One State-Many Nations

 
 
 
Western Reserve Public Media
 

 

Miami

Nation

  • Algonquian

  • Part of a loose confederation of six independent nations. Each nation had its own chiefs and separate governments

  • Apparently came from the Fisher culture which was part of the Mississippian culture

History

  • First recorded meeting of Europeans and Miami is in 1668 in Wisconsin.

  • Competition between the French and British caused the Miami to move around and to change alliances.

  • Had an important village at the current Piqua, Ohio, which was burned by the French in 1752.

  • In 1757 smallpox epidemic took a heavy toll on the Miami people.

  • Even after the Revolutionary War, hostilities continued between settlers and Native people of Ohio.

  • After the Revolutionary War, the Western Alliance was formed. A major goal was for Natives to keep their land.

  • The Treaty of Fort Harmer was made, but it was worthless as soon as it was signed. The treaty defined the western border for settlement as the Muskingum River.

  • The Miami people stayed out of the War of 1812.

  • In 1846, the Miami were moved to the Indian territories (from Indiana).

Family Life

  • Descent came through the father.

  • Chiefs had a religious function within the nation.

  • Early Miami were farmers noted for a unique variety of white corn. Also had many other crops.

  • Houses were a long house with an arched roof made of saplings and covered with rush or cattail mats.

  • Also had a central large house for councils and ceremonies.

  • Early Miami had a reputation for liking fancy clothing. Tattooing was common for both sexes.

  • The men wore cloth shirts, leggings and breechcloths with much ornamentation. Earrings, nose rings and face painting were common.

  • Women wore shirts and decorated capes that were attached to the shirt. They wore two styles of skirts — a wrap and a cylindrical one, both decorated with ribbon or bead work and silver.

  • Miami moccasins were distinctive and easy to identify. The flaps came together from the middle to the point of the toe.

Famous Chief — Little Turtle

  • Became War Chief of the Western Alliance, an alliance ready to defend Native American rights in Ohio.

  • His tactical skills were impressive and the early efforts to take Ohio were disastrous.

  • An early morning assault by Little Turtle against General Arthur St. Clair was considered to be the worst defeat inflicted on the U.S. Army at the hands of Native Americans.

  • "Mad" Anthony Wayne moved to Ohio and established himself at Fort Greenville.

  • Little Turtle was replaced by Blue Jacket as the War Chief of the Alliance.
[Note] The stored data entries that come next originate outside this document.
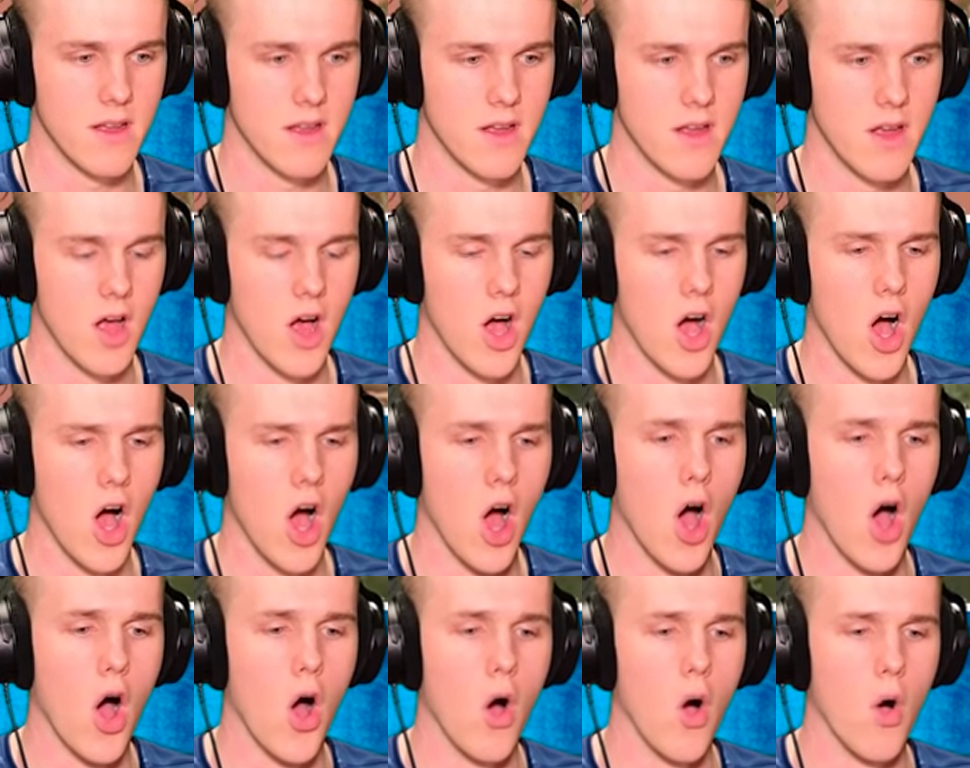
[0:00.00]
I mean like
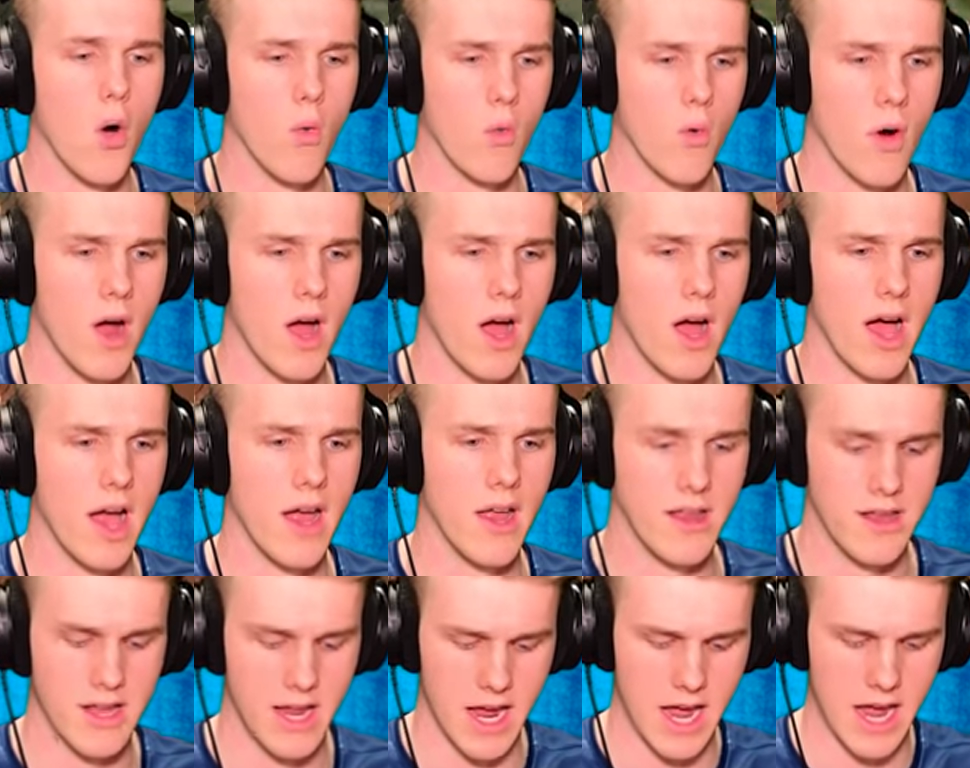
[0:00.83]
Oh, the, um...
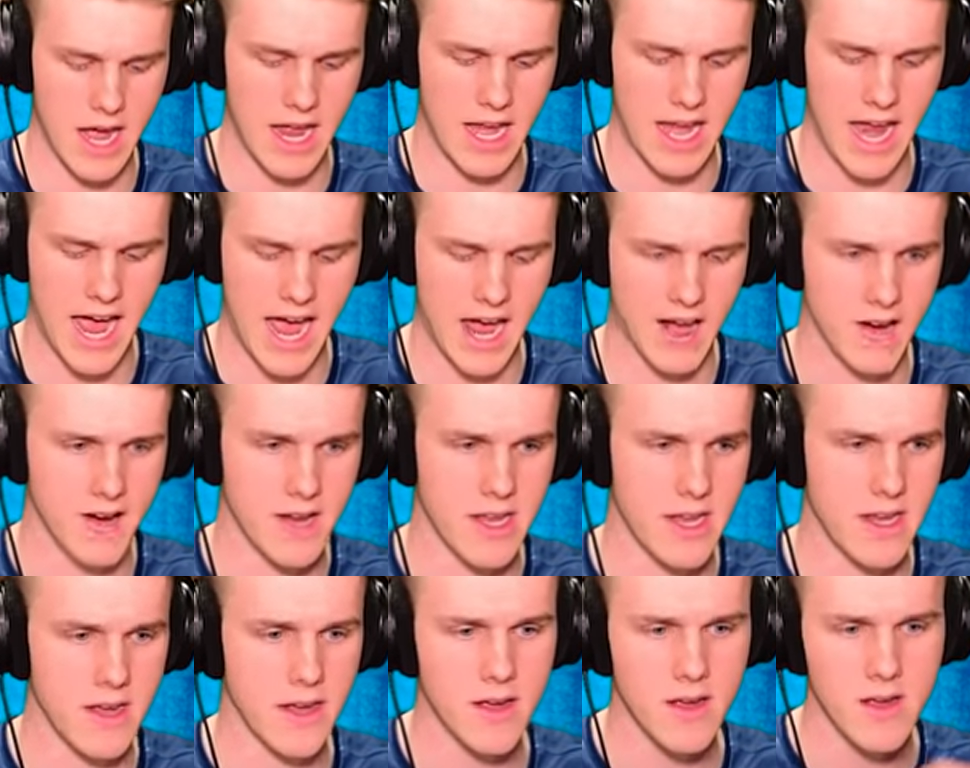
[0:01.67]
right. Yeah, in
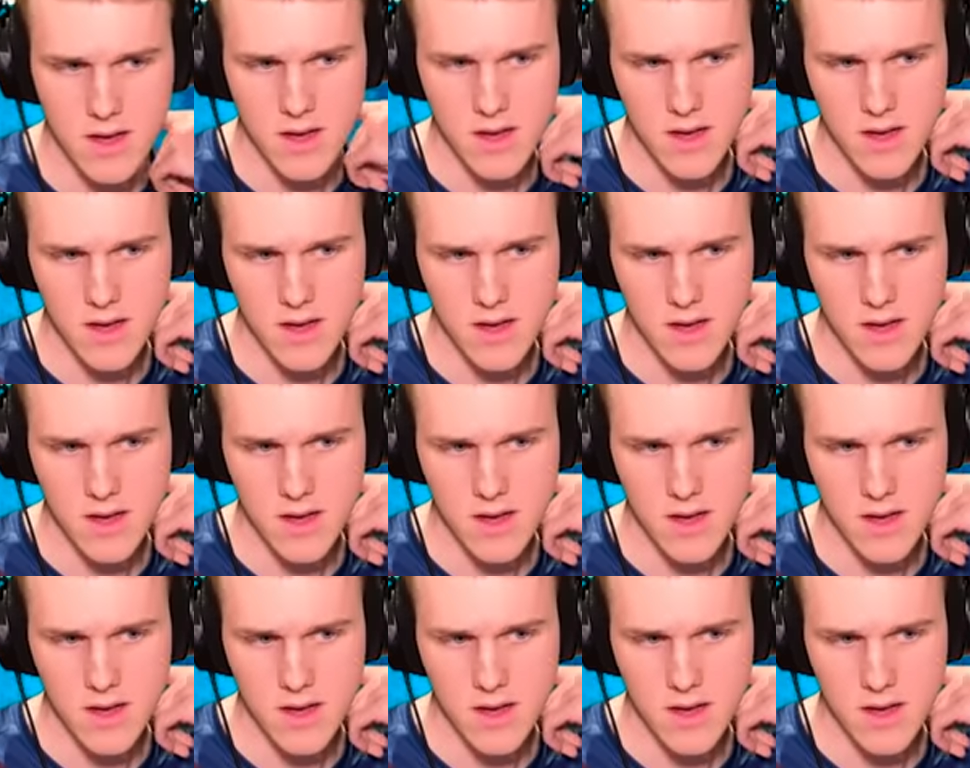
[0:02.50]
Anarchy.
A week later the alliance met Wayne at the Battle of Fallen Timbers and was defeated.

  • This defeat led to the Greenville Treaty.

  • Little Turtle and the Miami were the last signators on the treaty and symbolically the last to cede their rights.

  • Little Turtle settled in Indiana and became the Miami Peace Chief. He brought the first smallpox vaccinations to his people.

  • After the death of Little Turtle, most of the Miami joined Tecumseh.

Removal

  • By 1813 the death of Tecumseh killed any hope of the Miami people remaining in the Ohio country.

  • Many moved to Indiana, but in 1846, the Miami boarded canal boats to begin their journey to eastern Kansas.

  • One group of Miami remained in Indiana, but in 1897, for no apparent reason, the U.S. government terminated the Indiana Miami as a tribal nation.

  • Eventually the Kansas Miami moved to Oklahoma Indian Territory.

  • By the 1930s both the Oklahoma and Indiana Miami had lost all of their land.

  • Since then the Oklahoma Miami have acquired 160 acres.

  • The Indian Miami continue to fight to be recognized as a Native people.